--- What the task asks ---
Retype each line of the material exactly, please, skipping any picture in it.

☆ ☆ ☆ ☆

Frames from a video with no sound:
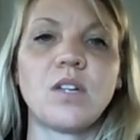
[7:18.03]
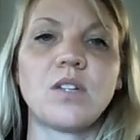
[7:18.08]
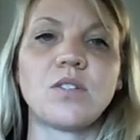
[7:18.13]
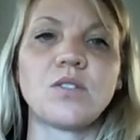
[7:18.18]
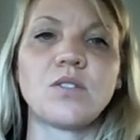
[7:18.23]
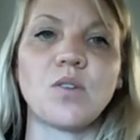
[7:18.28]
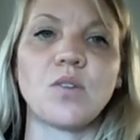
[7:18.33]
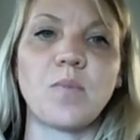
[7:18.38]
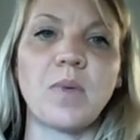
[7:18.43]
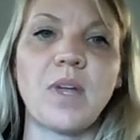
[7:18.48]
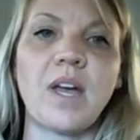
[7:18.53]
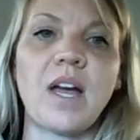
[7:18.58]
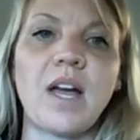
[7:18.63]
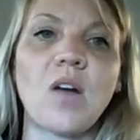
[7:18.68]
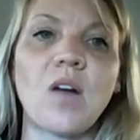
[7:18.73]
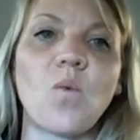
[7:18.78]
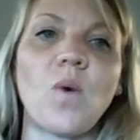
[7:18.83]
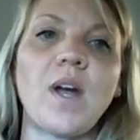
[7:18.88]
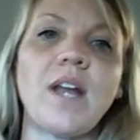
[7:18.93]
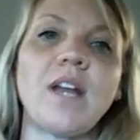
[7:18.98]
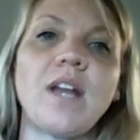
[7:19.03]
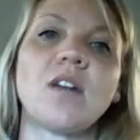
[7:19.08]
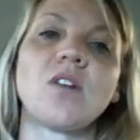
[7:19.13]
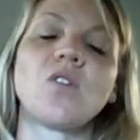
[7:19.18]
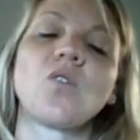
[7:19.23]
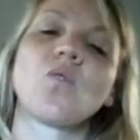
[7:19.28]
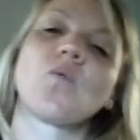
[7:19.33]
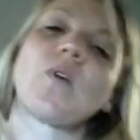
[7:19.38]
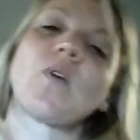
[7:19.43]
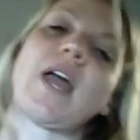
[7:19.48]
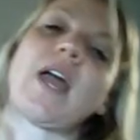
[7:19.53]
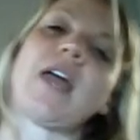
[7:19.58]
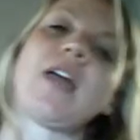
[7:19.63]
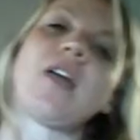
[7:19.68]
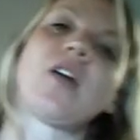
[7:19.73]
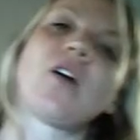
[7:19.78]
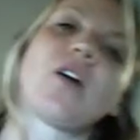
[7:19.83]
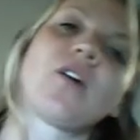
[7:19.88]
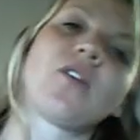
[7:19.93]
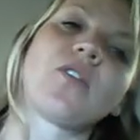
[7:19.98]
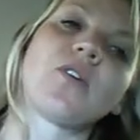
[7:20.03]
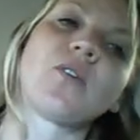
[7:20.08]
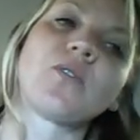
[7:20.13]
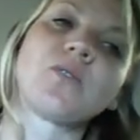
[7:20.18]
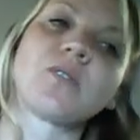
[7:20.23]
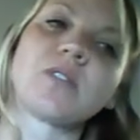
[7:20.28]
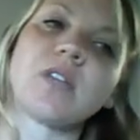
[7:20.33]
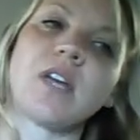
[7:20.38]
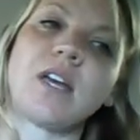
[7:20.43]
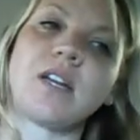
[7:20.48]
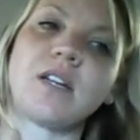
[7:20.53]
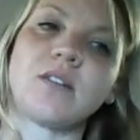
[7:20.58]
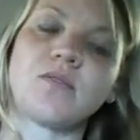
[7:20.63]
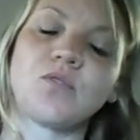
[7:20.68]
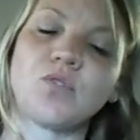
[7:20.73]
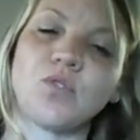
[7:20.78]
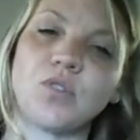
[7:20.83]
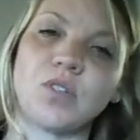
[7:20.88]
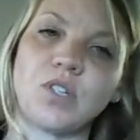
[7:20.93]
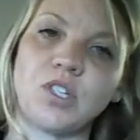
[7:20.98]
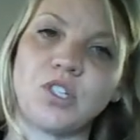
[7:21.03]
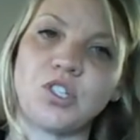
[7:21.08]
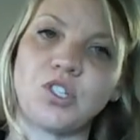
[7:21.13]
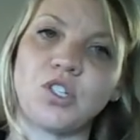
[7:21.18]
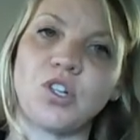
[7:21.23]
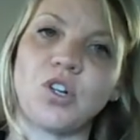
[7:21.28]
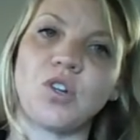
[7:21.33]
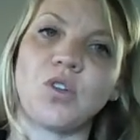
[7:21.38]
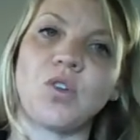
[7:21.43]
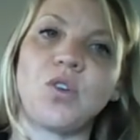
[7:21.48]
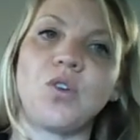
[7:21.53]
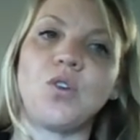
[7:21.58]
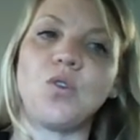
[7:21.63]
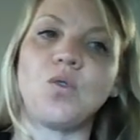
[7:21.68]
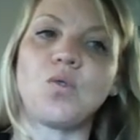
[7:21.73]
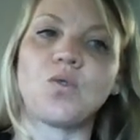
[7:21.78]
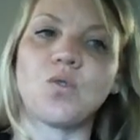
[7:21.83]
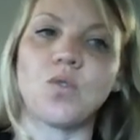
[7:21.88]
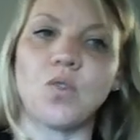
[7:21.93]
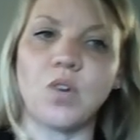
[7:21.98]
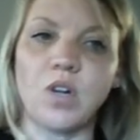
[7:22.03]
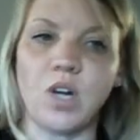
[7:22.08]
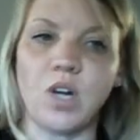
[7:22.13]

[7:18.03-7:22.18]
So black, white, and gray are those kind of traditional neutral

☆ ☆ ☆ ☆

--- Result of the task ---
Frames from a video with no sound:
[7:18.03]
[7:18.08]
[7:18.13]
[7:18.18]
[7:18.23]
[7:18.28]
[7:18.33]
[7:18.38]
[7:18.43]
[7:18.48]
[7:18.53]
[7:18.58]
[7:18.63]
[7:18.68]
[7:18.73]
[7:18.78]
[7:18.83]
[7:18.88]
[7:18.93]
[7:18.98]
[7:19.03]
[7:19.08]
[7:19.13]
[7:19.18]
[7:19.23]
[7:19.28]
[7:19.33]
[7:19.38]
[7:19.43]
[7:19.48]
[7:19.53]
[7:19.58]
[7:19.63]
[7:19.68]
[7:19.73]
[7:19.78]
[7:19.83]
[7:19.88]
[7:19.93]
[7:19.98]
[7:20.03]
[7:20.08]
[7:20.13]
[7:20.18]
[7:20.23]
[7:20.28]
[7:20.33]
[7:20.38]
[7:20.43]
[7:20.48]
[7:20.53]
[7:20.58]
[7:20.63]
[7:20.68]
[7:20.73]
[7:20.78]
[7:20.83]
[7:20.88]
[7:20.93]
[7:20.98]
[7:21.03]
[7:21.08]
[7:21.13]
[7:21.18]
[7:21.23]
[7:21.28]
[7:21.33]
[7:21.38]
[7:21.43]
[7:21.48]
[7:21.53]
[7:21.58]
[7:21.63]
[7:21.68]
[7:21.73]
[7:21.78]
[7:21.83]
[7:21.88]
[7:21.93]
[7:21.98]
[7:22.03]
[7:22.08]
[7:22.13]

[7:18.03-7:22.18]
So black, white, and gray are those kind of traditional neutral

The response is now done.